## What this task involves
Copy every line from the one that holds "[0:02.13-0:03.20]" to the end of the records below, exactly and with nothing else, but without any pictures.

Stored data
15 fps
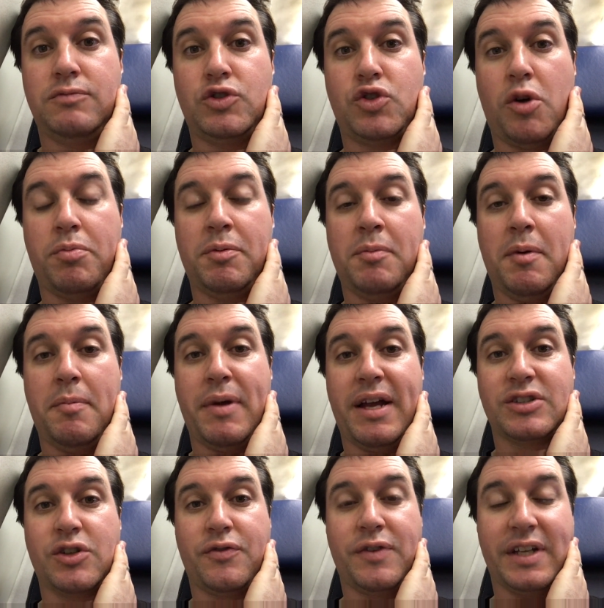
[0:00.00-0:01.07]
dropping my
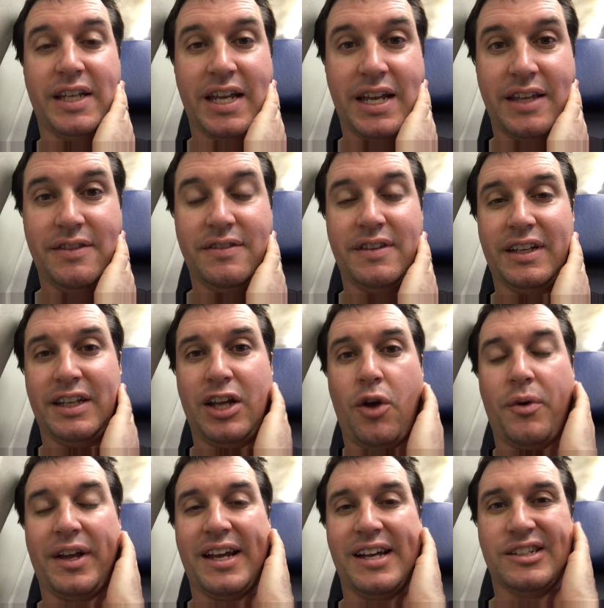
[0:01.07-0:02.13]
bags off again, then
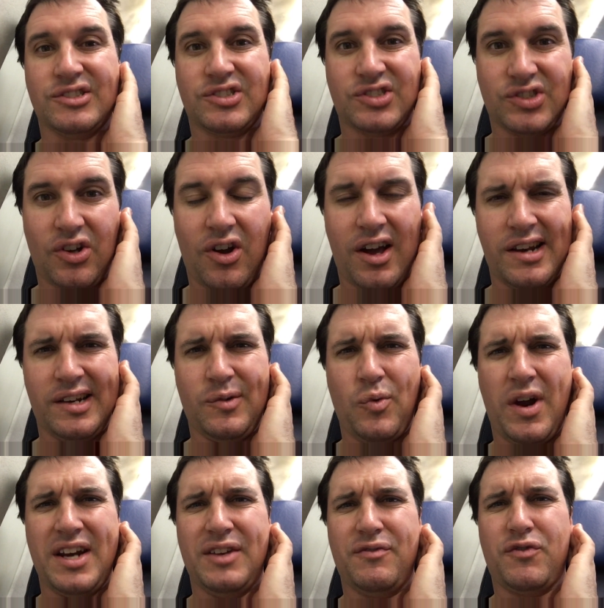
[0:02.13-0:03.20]
going outside and
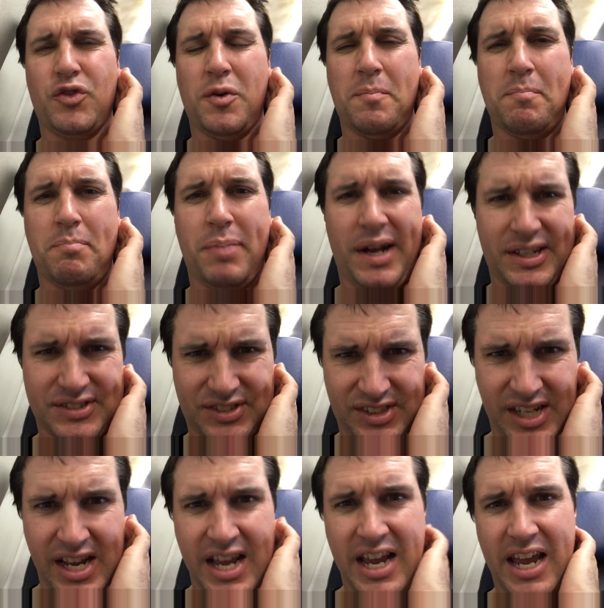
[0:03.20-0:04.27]
waiting for a bus,
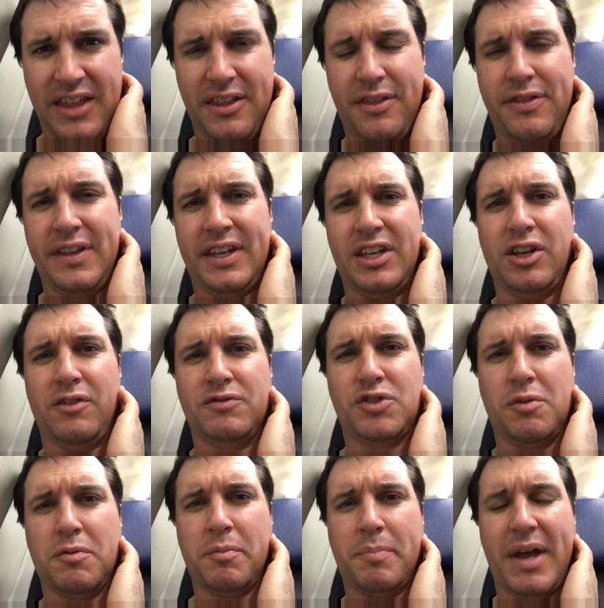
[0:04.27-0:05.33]
and then thinking I've
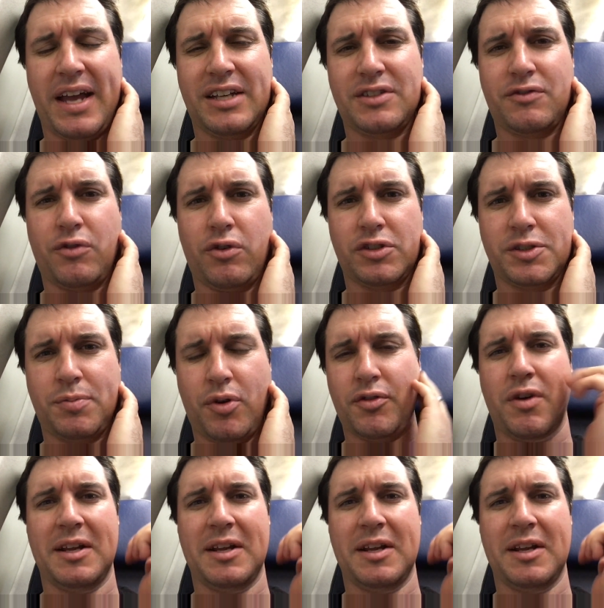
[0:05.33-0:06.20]
dropped the bags in the wrong spot,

## Answer to this problem
[0:02.13-0:03.20]
going outside and
[0:03.20-0:04.27]
waiting for a bus,
[0:04.27-0:05.33]
and then thinking I've
[0:05.33-0:06.20]
dropped the bags in the wrong spot,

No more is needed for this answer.